Exercise data:

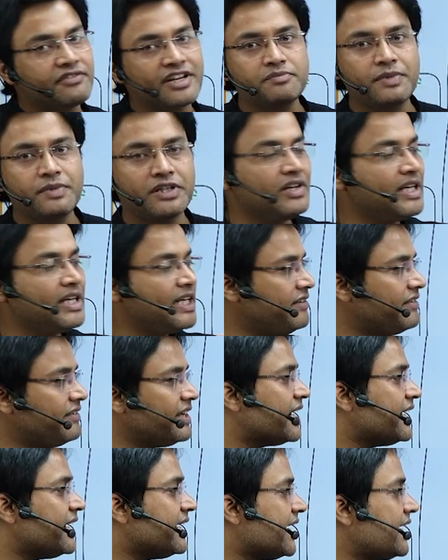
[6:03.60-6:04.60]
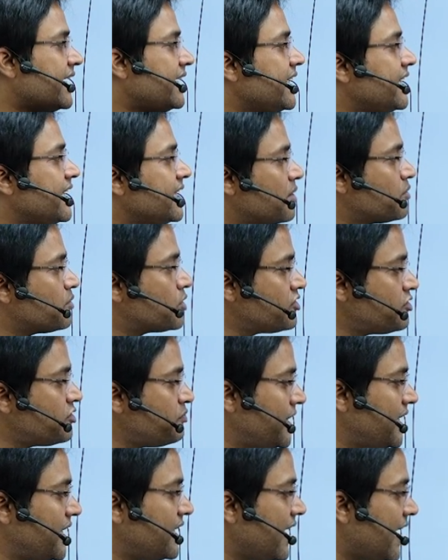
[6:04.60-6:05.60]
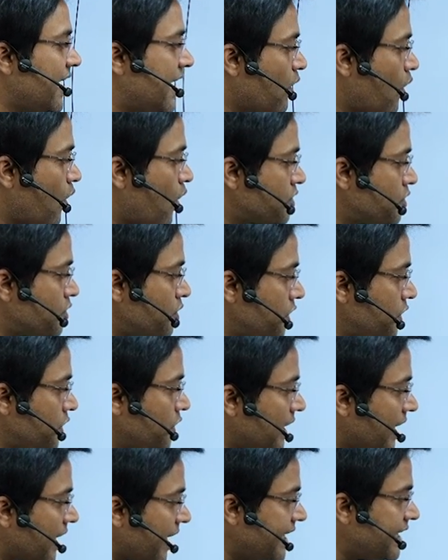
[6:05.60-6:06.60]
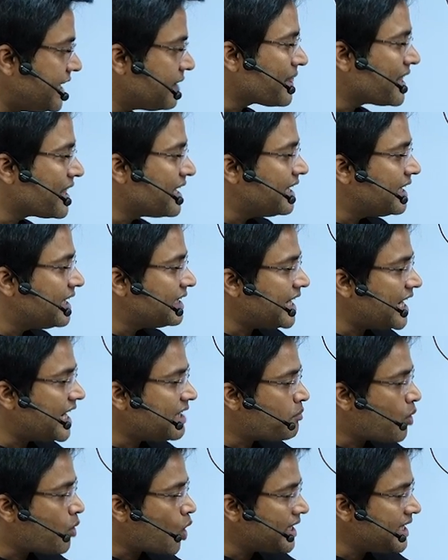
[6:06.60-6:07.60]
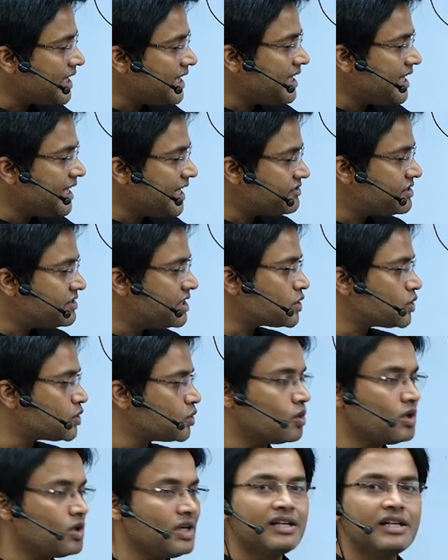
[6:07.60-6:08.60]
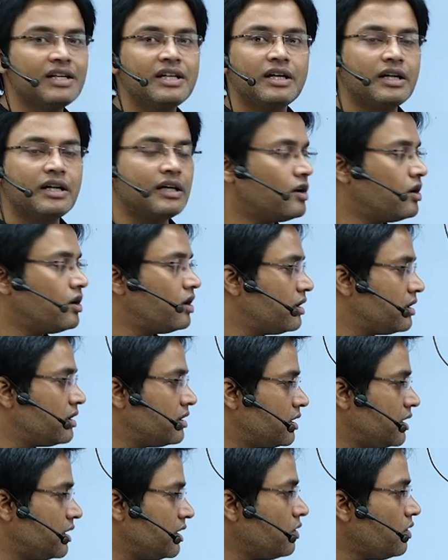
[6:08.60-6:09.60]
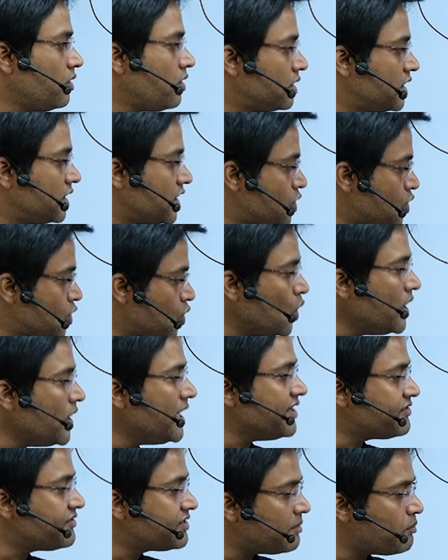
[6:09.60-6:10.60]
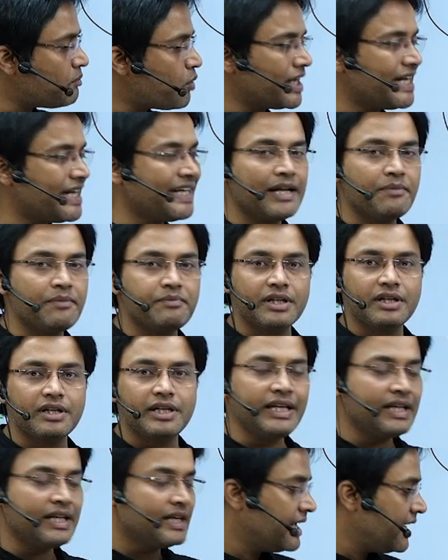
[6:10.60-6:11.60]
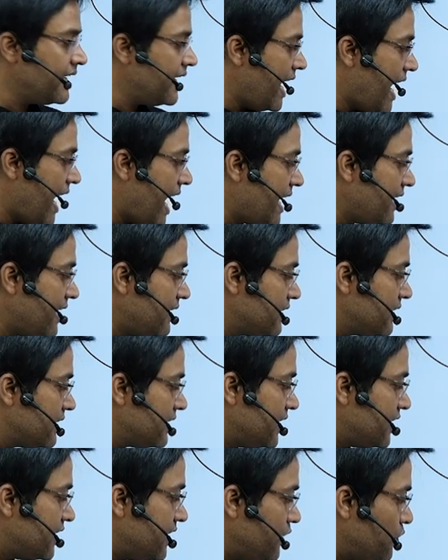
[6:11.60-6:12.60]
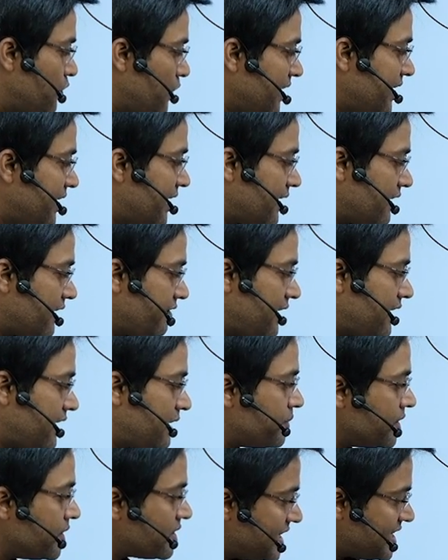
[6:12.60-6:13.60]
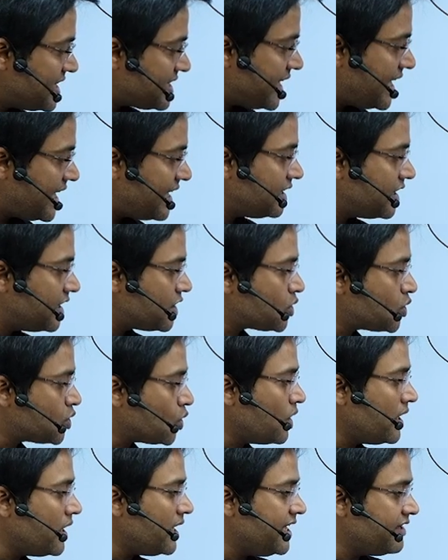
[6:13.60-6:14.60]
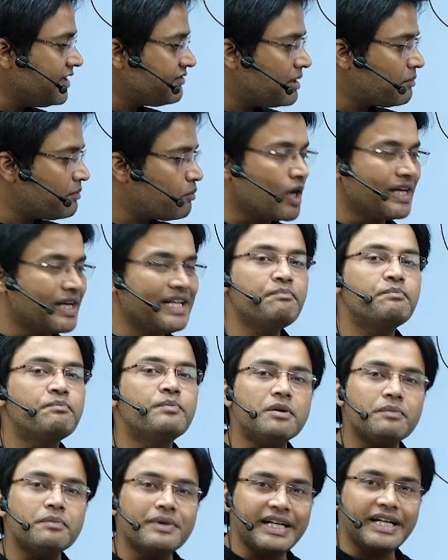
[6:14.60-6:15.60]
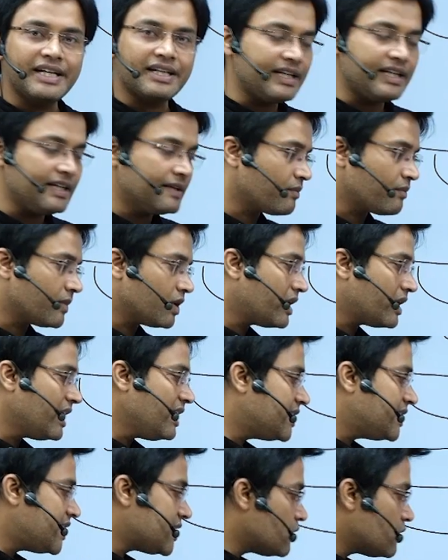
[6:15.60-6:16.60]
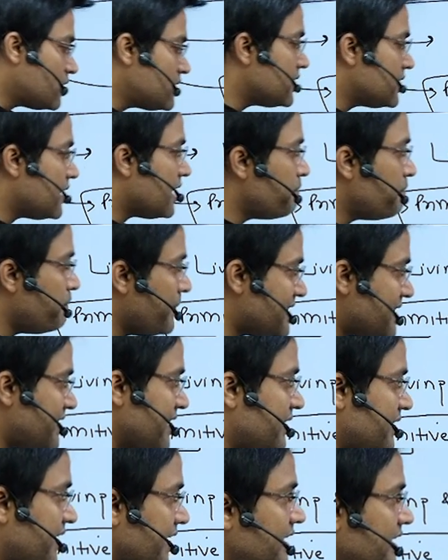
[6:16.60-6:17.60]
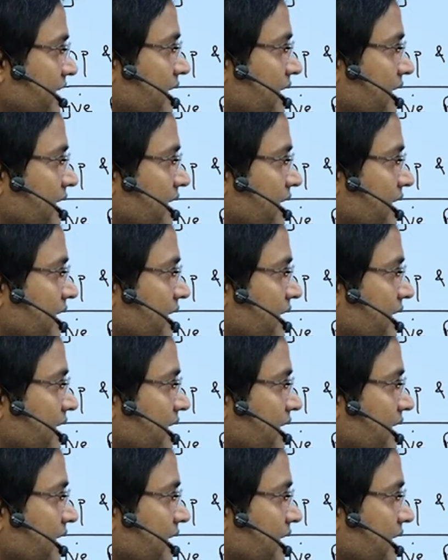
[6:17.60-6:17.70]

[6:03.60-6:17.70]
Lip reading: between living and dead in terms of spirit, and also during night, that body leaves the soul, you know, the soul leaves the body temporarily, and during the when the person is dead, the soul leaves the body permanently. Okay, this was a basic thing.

==

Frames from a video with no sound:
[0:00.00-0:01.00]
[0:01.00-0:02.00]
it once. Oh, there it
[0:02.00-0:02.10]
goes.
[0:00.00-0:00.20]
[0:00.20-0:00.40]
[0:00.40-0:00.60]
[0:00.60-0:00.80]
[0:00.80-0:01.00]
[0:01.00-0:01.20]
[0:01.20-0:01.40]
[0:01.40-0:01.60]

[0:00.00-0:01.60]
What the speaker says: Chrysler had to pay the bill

==

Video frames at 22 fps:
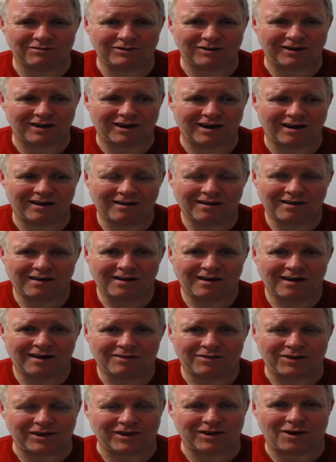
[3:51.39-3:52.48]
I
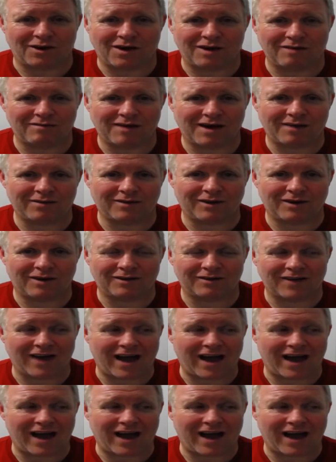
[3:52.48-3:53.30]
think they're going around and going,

Work to be completed: Output should consist of the lines above from the one with "[6:03.60-6:04.60]" down to the one with "Lip reading: between", exact and without pictures.

Task result:
[6:03.60-6:04.60]
[6:04.60-6:05.60]
[6:05.60-6:06.60]
[6:06.60-6:07.60]
[6:07.60-6:08.60]
[6:08.60-6:09.60]
[6:09.60-6:10.60]
[6:10.60-6:11.60]
[6:11.60-6:12.60]
[6:12.60-6:13.60]
[6:13.60-6:14.60]
[6:14.60-6:15.60]
[6:15.60-6:16.60]
[6:16.60-6:17.60]
[6:17.60-6:17.70]

[6:03.60-6:17.70]
Lip reading: between living and dead in terms of spirit, and also during night, that body leaves the soul, you know, the soul leaves the body temporarily, and during the when the person is dead, the soul leaves the body permanently. Okay, this was a basic thing.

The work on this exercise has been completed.